**What to do:** Word for word, restate the listing; omit the pictures.

==================================================

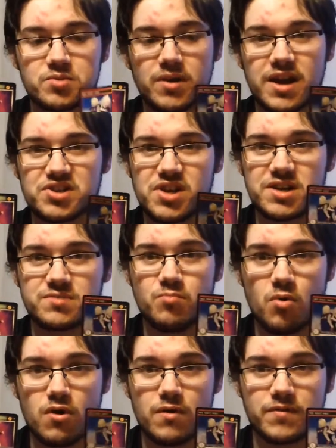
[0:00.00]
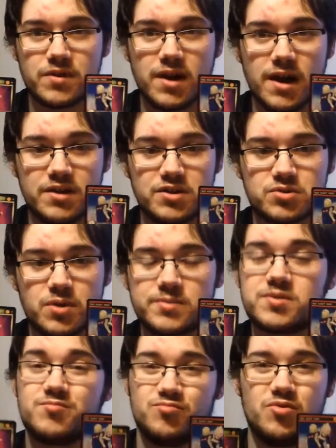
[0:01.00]
this one actually has more of a, a
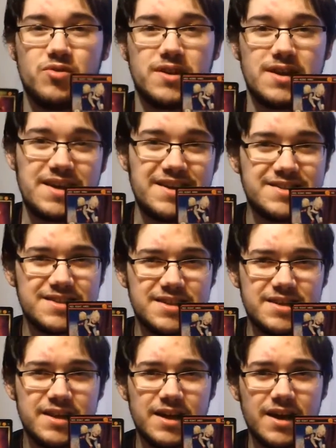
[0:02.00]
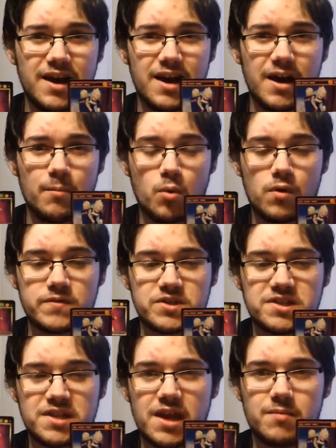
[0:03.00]
description, really easy, uh, more of a
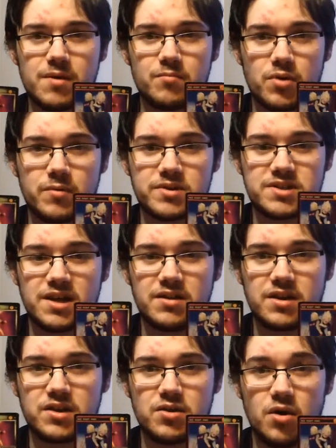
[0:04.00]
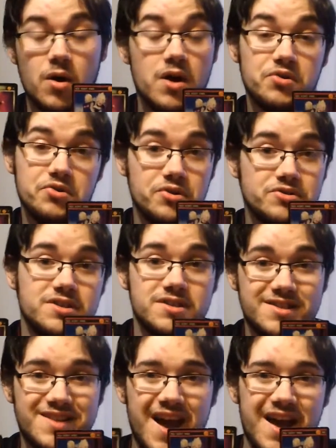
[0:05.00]
statement, pretty much saying like, you know, you're using
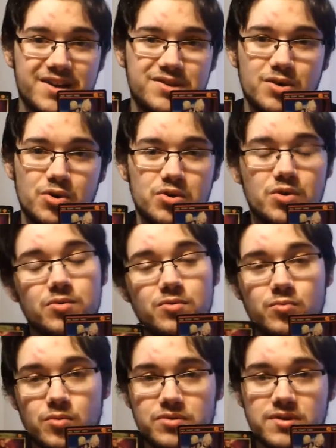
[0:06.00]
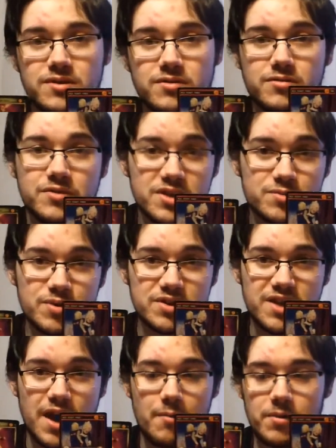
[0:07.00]
this attack, so you will deal this
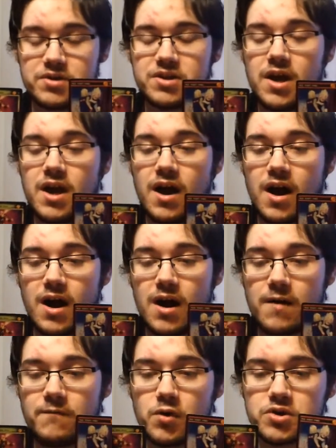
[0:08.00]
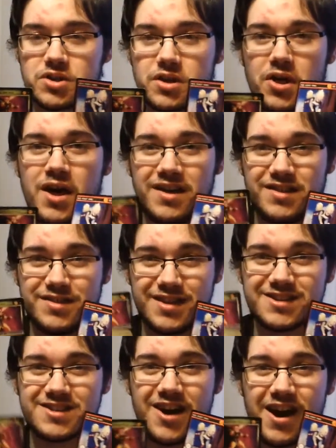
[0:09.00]
much damage. Uh, unfortunately,
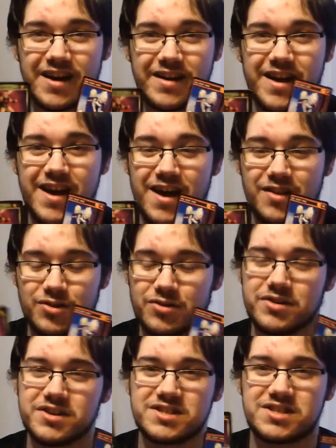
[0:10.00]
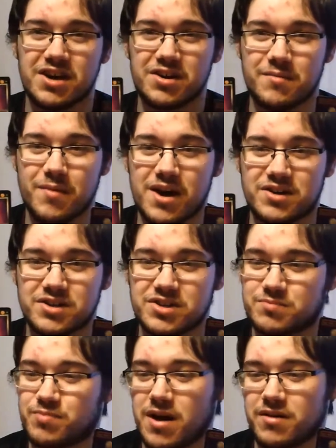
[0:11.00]
this card literally doesn't tell you much.
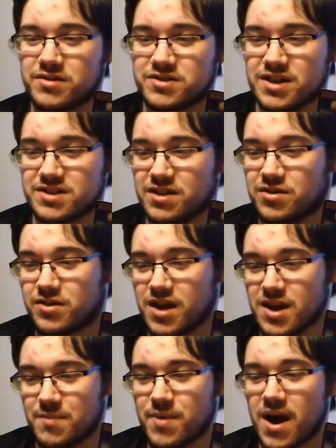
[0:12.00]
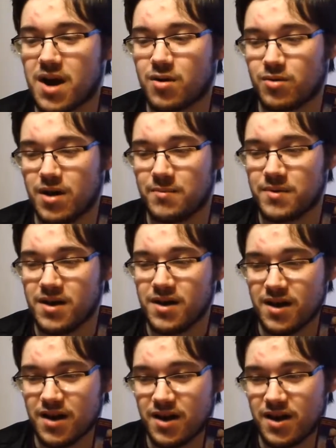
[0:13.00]
It just probably says that you gain a power up
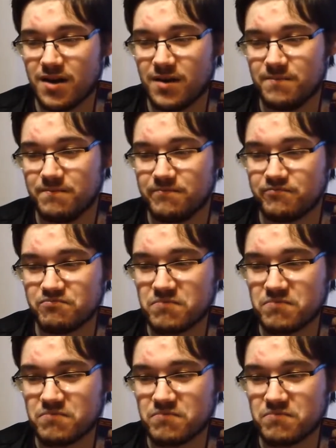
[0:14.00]
um,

==================================================

**Written solution:**
[0:00.00]
[0:01.00]
this one actually has more of a, a
[0:02.00]
[0:03.00]
description, really easy, uh, more of a
[0:04.00]
[0:05.00]
statement, pretty much saying like, you know, you're using
[0:06.00]
[0:07.00]
this attack, so you will deal this
[0:08.00]
[0:09.00]
much damage. Uh, unfortunately,
[0:10.00]
[0:11.00]
this card literally doesn't tell you much.
[0:12.00]
[0:13.00]
It just probably says that you gain a power up
[0:14.00]
um,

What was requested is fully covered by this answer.